WHAT TO WORK ON:
Images in the data are to be skipped, while every line is restated exactly as written.

RECORDS FOR THIS EXERCISE:
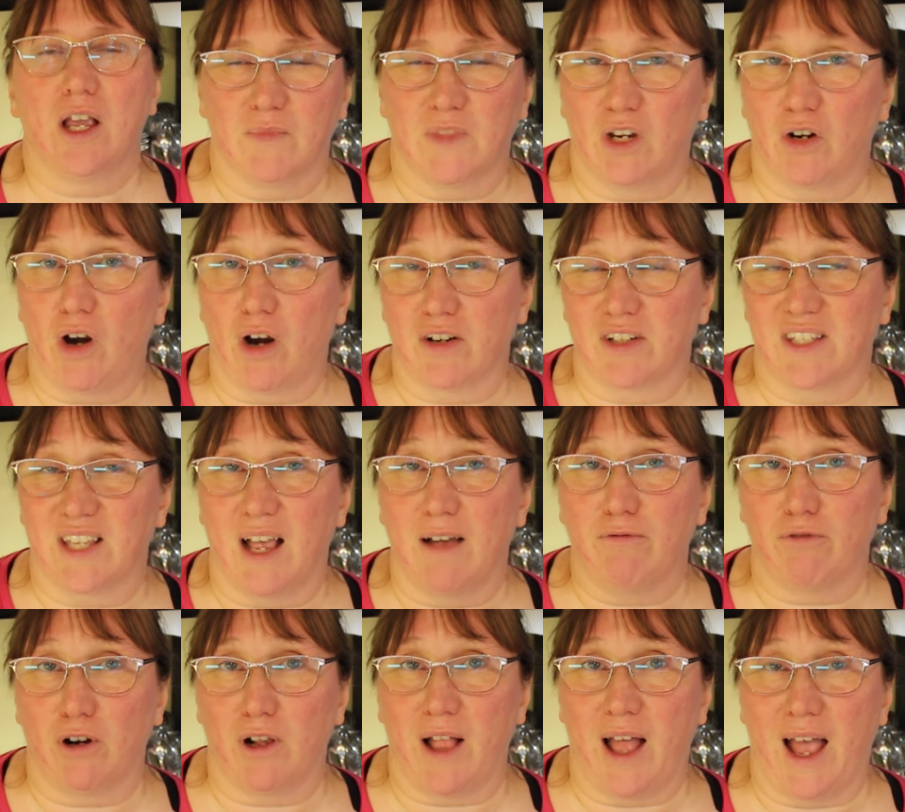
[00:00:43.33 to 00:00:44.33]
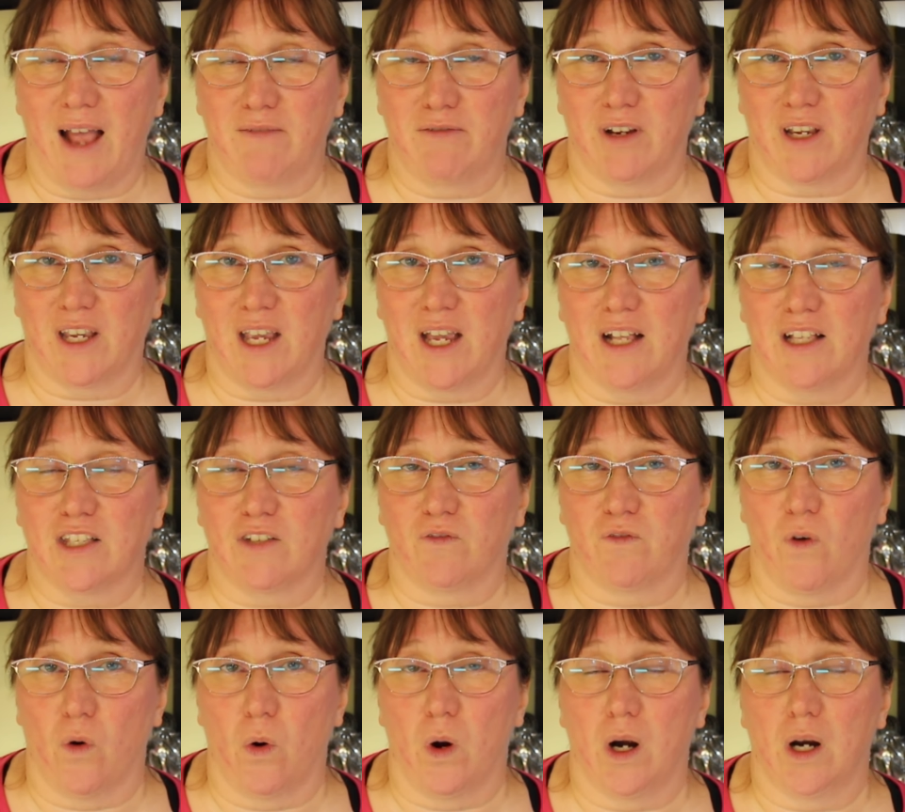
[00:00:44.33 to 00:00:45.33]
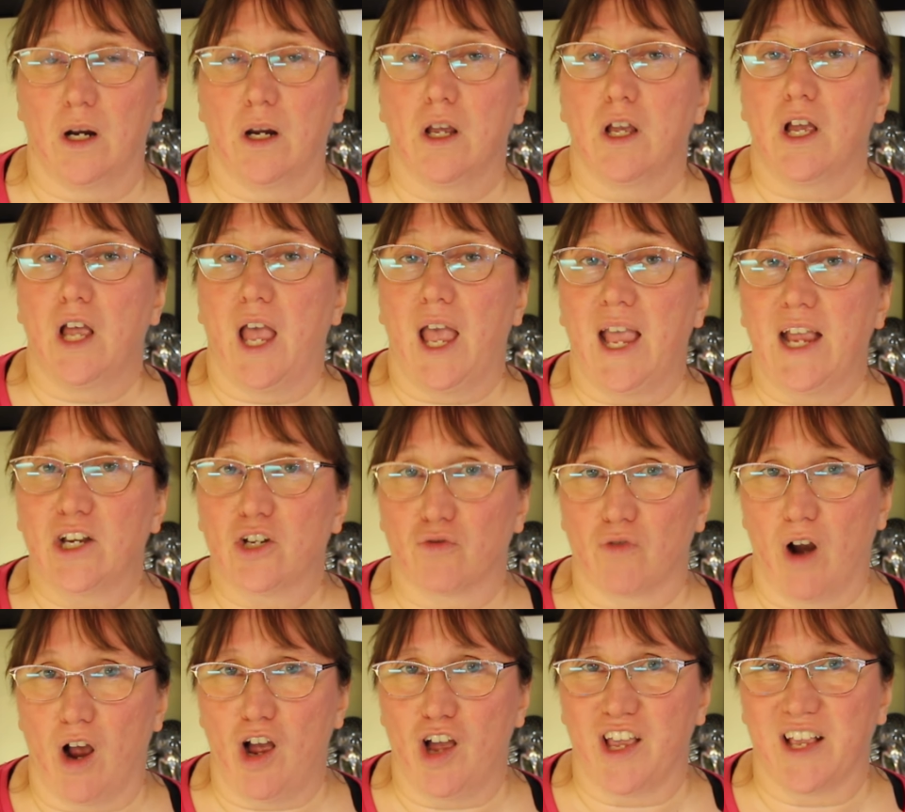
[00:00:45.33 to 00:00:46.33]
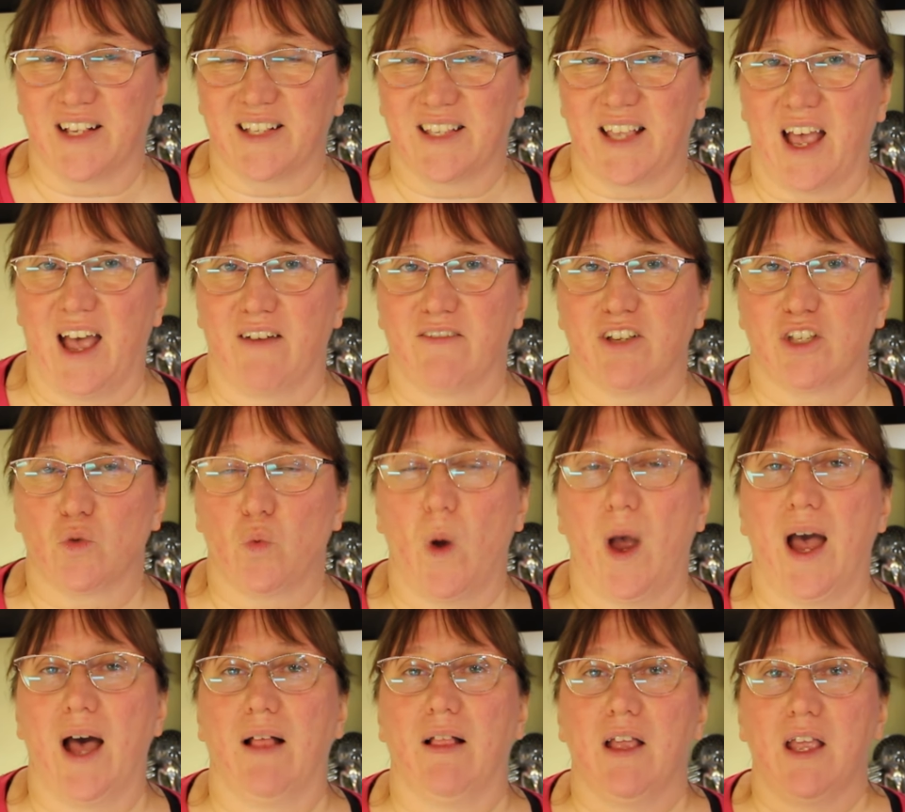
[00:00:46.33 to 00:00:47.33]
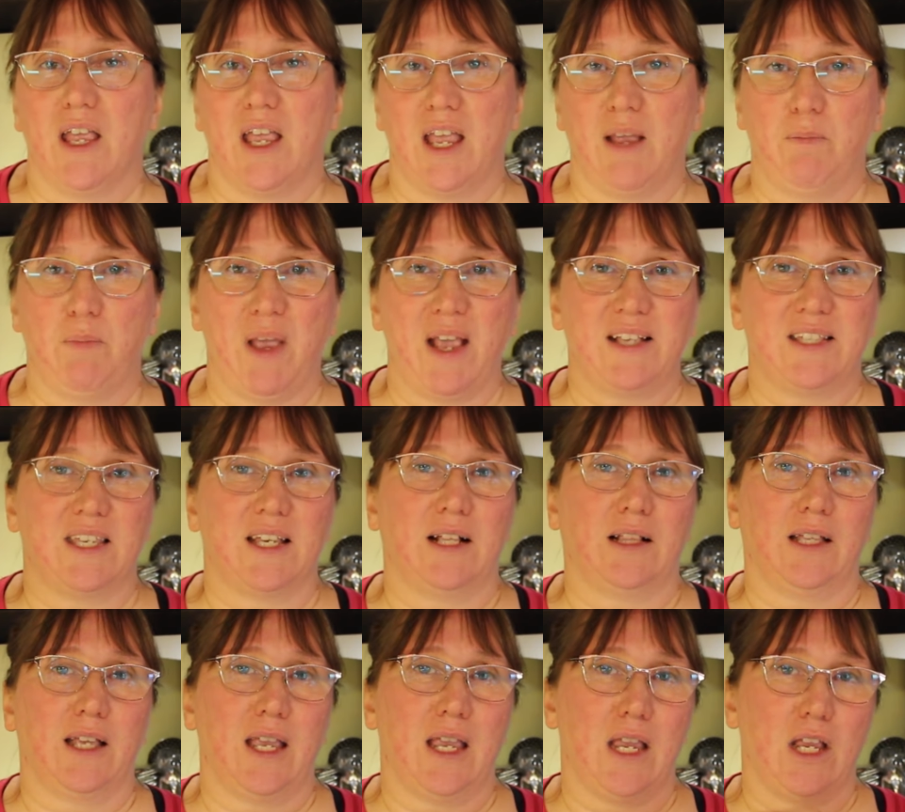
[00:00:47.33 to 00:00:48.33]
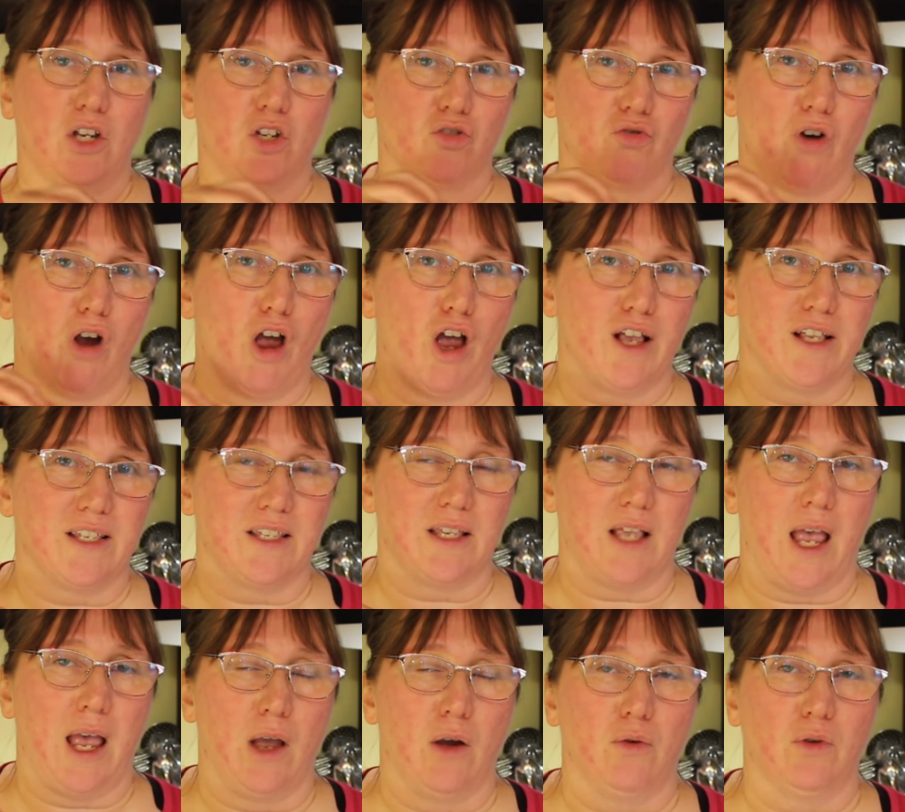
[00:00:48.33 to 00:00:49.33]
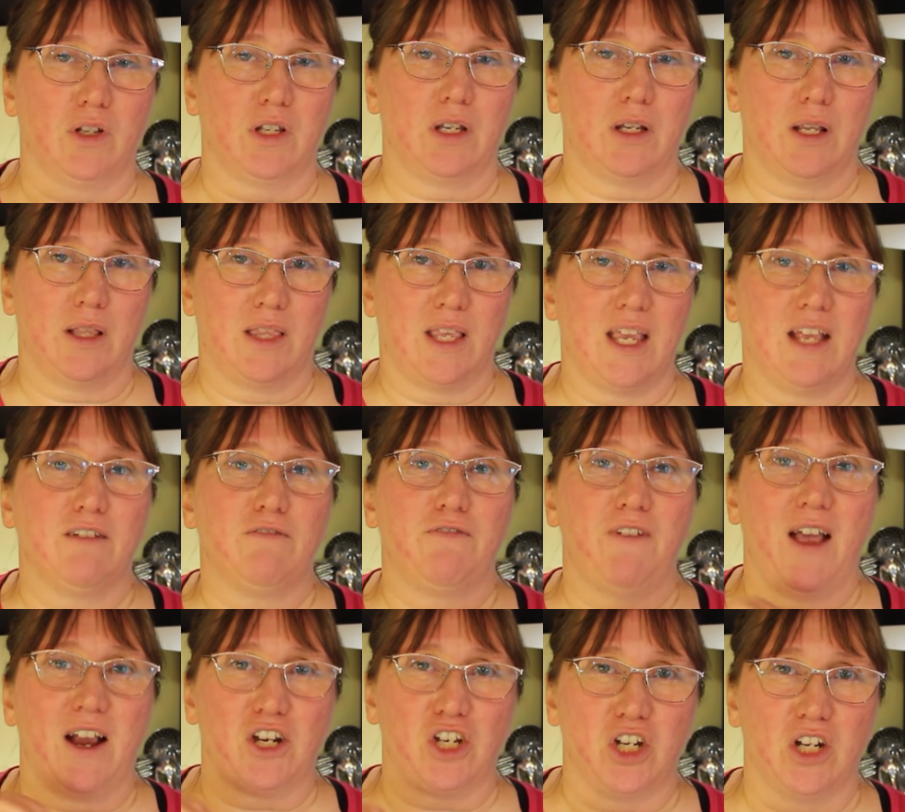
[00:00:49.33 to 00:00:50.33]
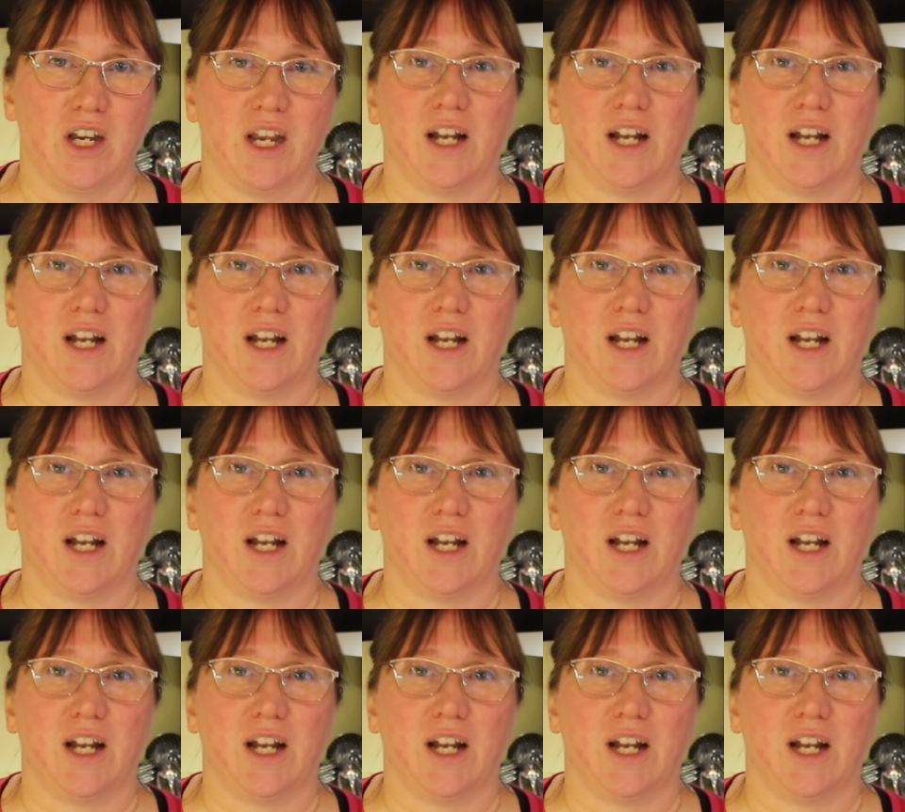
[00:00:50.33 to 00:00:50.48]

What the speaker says: There are several advocates for a drawing salve as well. It basically draws out the infection.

WRITTEN ANSWER:
[00:00:43.33 to 00:00:44.33]
[00:00:44.33 to 00:00:45.33]
[00:00:45.33 to 00:00:46.33]
[00:00:46.33 to 00:00:47.33]
[00:00:47.33 to 00:00:48.33]
[00:00:48.33 to 00:00:49.33]
[00:00:49.33 to 00:00:50.33]
[00:00:50.33 to 00:00:50.48]

What the speaker says: There are several advocates for a drawing salve as well. It basically draws out the infection.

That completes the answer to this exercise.